Re: how to build a database from scratch

From: paul c <toledobythesea_at_oohay.ac>
Date: Fri, 08 Dec 2006 13:41:01 GMT
Message-ID: <NXdeh.444867$1T2.95427_at_pd7urf2no>


Sampo Syreeni wrote:
> On 2006-12-07, paul c wrote:
>

>> Physical pages were fed to logical access tasks that performed queries 
>> and updates solely to memory. Logical tasks would wait for physical 
>> pages if they were not in cache.

>
>
> Sure, but this doesn't explain how the problem with parallel updates to
> a B-tree is solved. For example, if you lock the whole tree and the
> logical task which acquired the lock blocks waiting for physical I/O,
> suddenly all of the other tasks are excluded from the tree (not to
> mention anything that is transitively dependent on them because of page
> sharing and 2PL ordering), no new I/O goes in flight, and the system
> takes a nasty hit in exposed disk latency. Suddenly it's not at all
> "fast". If you try to solve the problem by asynch prefetching the blocks
> and only locking the pages when they're physically present, you'll have
> to guarantee that two processes fetching the same page will eventually
> synchronize on the same copy, which means that you're just moving the
> problem and not solving it, while at the same time you're possibly tying
> a lot of stuff like the disk cache layout with your chosen locking
> scheme.
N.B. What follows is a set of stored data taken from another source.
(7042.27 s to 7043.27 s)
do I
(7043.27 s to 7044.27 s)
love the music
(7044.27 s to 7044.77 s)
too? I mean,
The design also cannot handle transactions with working sets
> larger than the physical memory, and it's quite possible that even after
> that problem is fixed, the system will not regain its former stability
> under memory pressure. Et cetera.
> ...

This is getting further and further away from the original question (at least the single answer "use a btree" to the original question) which I understood to be - does a BTREE algorithm need to change to allow concurrency. The answer is no if tasks or processes independent from the btree ones are used, eg., a logical lock manager (one that locks values, not blocks) and a transaction's updates are flushed together.
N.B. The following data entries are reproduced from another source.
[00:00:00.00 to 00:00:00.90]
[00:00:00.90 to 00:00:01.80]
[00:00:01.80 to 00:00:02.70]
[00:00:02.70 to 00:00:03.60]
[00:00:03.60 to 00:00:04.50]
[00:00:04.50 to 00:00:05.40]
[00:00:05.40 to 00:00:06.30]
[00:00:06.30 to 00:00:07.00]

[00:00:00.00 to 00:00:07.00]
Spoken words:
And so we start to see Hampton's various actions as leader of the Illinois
>> Query tasks obeyed a strict 2PL protocol and multiple table updates 
>> were ordered to prevent deadlock.

>
>
> 2PL does make life easy, but you can't use it unless you know precisely
> what data is going to be touched by a transaction when it begins. When
> you have this information available, it's nice and it should be
> exploitable, but in a typical environment which also allows e.g.
> operational ad hoc reporting, that data is not known beforehand.
> ...

Apart from user caution, the obvious answer to adhoc processing on a big scale is a second db image which doesn't need to double update overhead if it relies on physical logs and which might be only several minutes behind the first image in terms of its freshness.

>> There was a small minority of applications that weren't amenable to a 
>> simpler system. Simpler systems should be the goal, they are almost 
>> always stronger, safer and more economical.

>
>
> Yes, but when you have to handle a certain, relatively common OLTP
> workload, your architecture simply chokes and cannot be amended in an
> easy and principled manner. There is also nothing in your argument that
> isn't already considered by the existing literature: when you know your
> workload a priori, it's well known that specialized architecture can
> lead to simpler and higher performing systems, DBMS's built specifically
> for short write transactions with small working sets already utilize
> techniques similar to what you're advocating, special purposing as a
> general principle is accepted by many, and software architecture has by
> no means been neglected by DBMS designers of the past.
> ...

A decent designer will know the workload a priori.

> It's just that we were talking the problems that those same DBMS
> designers have bumped into, and considered worth solving. You on the
> other hand are not solving them, but simply assuming them away.
>

>> (BTW, I don't understand why some DBMS people are so interested in 
>> parallel processors, they are mainly the hardware manufacturers' 
>> reaction to the increasing gap between processor and memory speeds. 
>> Not many real applications need parallel hardware.)

>
>
> Technically parallelism is necessary at least for latency hiding
> (memory, network and disk), avoidance of diminishing marginal returns in
> high speed serial operation (both CPU and I/O), redundancy and
> availability on OTC hardware which is designed for price at the cost of
> failing often, sharp and fast, and algorithmic cost amortization over
> large numbers of small, independent transactions. Application-wise,
> you'll need it for scalability to high throughputs in broad scale OLTP,
> for geographically dispersed operation, and for multiuser sharing. All
> of these are real, pressing issues in the breadwinner DBMS apps, like
> financial services, reservation and planning, and O&M.
>
> You should also note that the interest in parallelizability is not
> limited to explicitly parallel hardware. In a sense you can equate the
> study of parallelism with studying various kinds and levels of
> dependency between decomposed computations and computational substrates.
> This is why your average DBMS running on a single processor will already
> benefit greatly from the insight that peripherals operate in an
> inherently parallel fashion, and that this built-in parallelism can be
> exploited for higher performance. The same goes e.g. for treating set
> oriented operations as parallel processes which can be optimized under a
> common parallel framework.

Fair enough, but I see no reason why a btree algorithm needs to recognize latency.